** Data provided follows **

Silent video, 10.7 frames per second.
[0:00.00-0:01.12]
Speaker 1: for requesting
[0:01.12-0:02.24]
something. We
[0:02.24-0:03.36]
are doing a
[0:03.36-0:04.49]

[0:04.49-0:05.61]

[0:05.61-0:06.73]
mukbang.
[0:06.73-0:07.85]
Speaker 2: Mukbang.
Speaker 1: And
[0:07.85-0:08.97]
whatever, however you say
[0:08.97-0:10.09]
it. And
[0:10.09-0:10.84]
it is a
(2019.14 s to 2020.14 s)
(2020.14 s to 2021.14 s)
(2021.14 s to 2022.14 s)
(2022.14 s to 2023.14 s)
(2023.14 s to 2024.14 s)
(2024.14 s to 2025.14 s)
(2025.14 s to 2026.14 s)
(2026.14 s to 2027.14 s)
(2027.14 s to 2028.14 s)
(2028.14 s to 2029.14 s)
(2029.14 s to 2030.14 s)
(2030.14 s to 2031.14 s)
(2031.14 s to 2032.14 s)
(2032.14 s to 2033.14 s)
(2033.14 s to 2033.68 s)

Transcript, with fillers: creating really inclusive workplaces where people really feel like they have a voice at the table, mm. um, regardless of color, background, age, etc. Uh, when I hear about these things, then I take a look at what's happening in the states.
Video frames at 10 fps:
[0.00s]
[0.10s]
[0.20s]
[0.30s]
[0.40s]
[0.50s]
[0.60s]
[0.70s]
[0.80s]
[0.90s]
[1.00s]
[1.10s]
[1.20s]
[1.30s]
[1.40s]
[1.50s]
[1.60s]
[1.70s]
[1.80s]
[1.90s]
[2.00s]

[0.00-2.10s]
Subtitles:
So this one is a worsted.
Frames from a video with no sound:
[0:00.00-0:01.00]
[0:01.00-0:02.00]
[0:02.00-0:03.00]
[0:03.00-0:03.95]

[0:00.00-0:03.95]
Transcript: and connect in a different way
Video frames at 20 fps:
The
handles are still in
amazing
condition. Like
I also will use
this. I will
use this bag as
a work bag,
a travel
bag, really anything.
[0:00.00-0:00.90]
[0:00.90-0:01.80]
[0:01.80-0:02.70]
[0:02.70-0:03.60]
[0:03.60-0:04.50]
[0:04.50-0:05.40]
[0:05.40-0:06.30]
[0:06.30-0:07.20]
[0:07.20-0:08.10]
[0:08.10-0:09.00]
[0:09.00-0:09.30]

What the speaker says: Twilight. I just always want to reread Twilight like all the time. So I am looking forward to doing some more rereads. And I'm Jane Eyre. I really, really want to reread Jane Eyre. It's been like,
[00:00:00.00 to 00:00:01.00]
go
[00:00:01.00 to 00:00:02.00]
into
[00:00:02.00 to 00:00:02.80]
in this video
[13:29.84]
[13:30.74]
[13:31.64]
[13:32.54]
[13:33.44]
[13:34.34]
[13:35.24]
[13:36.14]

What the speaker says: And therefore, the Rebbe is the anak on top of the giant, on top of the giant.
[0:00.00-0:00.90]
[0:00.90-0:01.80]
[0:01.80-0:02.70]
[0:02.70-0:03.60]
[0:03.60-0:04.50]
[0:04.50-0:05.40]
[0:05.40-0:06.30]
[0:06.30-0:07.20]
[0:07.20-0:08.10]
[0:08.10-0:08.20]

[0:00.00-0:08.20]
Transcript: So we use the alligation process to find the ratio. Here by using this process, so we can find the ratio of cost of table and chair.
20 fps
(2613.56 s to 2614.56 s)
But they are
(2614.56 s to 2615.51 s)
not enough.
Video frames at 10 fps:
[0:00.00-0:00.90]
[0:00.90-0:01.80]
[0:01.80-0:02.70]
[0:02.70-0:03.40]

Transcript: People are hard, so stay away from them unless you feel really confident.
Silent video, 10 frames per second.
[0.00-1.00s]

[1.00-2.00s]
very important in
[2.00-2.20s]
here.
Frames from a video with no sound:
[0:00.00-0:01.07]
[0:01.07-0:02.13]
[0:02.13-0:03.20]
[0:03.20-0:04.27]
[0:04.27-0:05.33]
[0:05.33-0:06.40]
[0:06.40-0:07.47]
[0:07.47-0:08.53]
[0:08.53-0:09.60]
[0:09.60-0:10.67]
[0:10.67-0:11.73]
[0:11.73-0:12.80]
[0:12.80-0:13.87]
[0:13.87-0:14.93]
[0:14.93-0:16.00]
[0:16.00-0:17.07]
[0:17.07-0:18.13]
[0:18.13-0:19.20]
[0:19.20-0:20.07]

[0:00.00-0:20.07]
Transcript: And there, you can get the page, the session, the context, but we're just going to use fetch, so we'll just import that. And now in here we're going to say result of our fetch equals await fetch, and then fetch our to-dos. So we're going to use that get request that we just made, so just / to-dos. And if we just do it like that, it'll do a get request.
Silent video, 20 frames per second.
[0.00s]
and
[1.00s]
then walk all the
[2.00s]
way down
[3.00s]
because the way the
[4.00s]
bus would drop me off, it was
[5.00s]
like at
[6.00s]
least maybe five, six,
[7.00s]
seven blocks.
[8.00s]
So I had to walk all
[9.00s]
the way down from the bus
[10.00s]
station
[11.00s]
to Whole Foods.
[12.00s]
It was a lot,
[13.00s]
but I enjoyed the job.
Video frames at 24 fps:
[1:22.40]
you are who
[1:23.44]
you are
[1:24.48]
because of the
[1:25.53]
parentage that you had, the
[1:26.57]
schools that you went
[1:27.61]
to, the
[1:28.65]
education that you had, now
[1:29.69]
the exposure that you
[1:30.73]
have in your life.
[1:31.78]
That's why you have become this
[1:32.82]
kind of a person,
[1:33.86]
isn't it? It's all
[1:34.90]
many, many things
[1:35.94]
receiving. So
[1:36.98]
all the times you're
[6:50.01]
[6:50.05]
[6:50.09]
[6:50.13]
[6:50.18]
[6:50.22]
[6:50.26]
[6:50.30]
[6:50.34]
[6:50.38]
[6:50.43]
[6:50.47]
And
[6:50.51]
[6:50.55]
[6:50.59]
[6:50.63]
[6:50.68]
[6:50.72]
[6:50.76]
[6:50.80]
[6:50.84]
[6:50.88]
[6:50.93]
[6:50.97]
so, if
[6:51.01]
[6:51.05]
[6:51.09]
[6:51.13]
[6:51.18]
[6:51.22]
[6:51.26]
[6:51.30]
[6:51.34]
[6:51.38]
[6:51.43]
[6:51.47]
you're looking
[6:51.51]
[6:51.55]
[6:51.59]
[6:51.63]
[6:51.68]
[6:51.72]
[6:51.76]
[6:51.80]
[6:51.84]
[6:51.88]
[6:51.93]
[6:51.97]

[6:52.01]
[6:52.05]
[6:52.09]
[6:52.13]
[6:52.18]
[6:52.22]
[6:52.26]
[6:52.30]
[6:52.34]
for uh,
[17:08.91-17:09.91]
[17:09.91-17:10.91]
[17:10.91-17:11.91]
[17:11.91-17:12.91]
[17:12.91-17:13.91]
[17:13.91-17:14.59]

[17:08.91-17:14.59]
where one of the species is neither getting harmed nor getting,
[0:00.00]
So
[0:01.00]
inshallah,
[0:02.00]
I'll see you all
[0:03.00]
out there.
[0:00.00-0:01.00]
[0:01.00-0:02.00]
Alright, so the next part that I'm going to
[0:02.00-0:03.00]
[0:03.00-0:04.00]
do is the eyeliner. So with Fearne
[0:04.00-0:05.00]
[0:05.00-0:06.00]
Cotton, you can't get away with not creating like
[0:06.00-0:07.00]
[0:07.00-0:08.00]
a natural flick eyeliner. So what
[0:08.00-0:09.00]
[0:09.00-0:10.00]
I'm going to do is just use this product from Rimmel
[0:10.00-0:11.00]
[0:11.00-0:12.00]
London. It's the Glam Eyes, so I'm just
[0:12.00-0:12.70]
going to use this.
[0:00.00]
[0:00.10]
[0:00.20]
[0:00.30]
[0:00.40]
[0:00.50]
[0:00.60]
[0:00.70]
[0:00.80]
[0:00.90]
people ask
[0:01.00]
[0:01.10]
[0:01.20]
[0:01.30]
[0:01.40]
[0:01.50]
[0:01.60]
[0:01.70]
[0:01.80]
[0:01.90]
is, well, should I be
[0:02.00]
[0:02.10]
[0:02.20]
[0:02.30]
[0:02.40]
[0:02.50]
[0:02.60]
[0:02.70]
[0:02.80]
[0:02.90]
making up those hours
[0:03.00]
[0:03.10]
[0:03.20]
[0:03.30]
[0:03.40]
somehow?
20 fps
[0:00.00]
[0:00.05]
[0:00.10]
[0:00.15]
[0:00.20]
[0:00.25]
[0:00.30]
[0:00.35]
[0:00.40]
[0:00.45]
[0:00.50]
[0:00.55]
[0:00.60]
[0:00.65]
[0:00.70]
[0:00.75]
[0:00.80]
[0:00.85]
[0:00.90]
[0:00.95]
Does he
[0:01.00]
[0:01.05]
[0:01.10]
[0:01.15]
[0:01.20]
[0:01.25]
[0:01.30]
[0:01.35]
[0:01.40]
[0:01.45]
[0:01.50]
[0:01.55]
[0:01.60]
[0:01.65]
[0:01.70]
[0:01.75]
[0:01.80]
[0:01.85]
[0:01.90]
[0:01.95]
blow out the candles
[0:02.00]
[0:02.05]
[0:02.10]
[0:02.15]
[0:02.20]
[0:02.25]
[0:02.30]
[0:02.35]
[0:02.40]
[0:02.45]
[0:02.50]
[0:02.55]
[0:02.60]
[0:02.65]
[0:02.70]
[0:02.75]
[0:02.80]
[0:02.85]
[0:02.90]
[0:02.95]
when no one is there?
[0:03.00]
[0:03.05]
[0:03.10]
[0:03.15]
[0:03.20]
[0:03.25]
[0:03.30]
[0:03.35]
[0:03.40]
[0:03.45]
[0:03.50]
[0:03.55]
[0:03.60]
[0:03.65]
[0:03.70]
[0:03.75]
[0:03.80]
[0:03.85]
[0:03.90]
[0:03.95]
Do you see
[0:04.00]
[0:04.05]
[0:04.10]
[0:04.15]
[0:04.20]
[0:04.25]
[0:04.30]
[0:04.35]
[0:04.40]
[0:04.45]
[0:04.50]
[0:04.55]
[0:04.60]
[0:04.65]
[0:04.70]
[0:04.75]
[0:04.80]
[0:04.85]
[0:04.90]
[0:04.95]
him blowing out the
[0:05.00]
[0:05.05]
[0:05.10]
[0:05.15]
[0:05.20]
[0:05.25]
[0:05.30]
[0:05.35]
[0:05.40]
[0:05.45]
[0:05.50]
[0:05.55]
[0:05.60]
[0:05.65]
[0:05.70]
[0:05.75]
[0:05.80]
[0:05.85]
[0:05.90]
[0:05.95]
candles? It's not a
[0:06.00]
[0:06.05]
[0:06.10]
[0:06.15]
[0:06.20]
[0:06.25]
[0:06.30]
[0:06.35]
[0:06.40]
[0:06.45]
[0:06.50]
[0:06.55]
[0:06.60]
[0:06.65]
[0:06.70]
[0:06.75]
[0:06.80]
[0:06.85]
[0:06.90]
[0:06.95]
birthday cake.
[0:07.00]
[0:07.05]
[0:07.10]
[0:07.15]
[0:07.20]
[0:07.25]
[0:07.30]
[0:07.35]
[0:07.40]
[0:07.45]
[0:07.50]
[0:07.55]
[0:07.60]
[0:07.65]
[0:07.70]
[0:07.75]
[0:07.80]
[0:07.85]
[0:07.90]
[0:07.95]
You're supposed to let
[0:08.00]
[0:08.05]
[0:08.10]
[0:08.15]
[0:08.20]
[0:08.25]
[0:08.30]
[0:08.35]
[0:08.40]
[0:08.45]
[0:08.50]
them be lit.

** End of Data provided **

Task statement: The answer must be every line of the records above that holds the word "Silent".

Answer area:
Silent video, 10.7 frames per second.
Silent video, 10 frames per second.
Silent video, 20 frames per second.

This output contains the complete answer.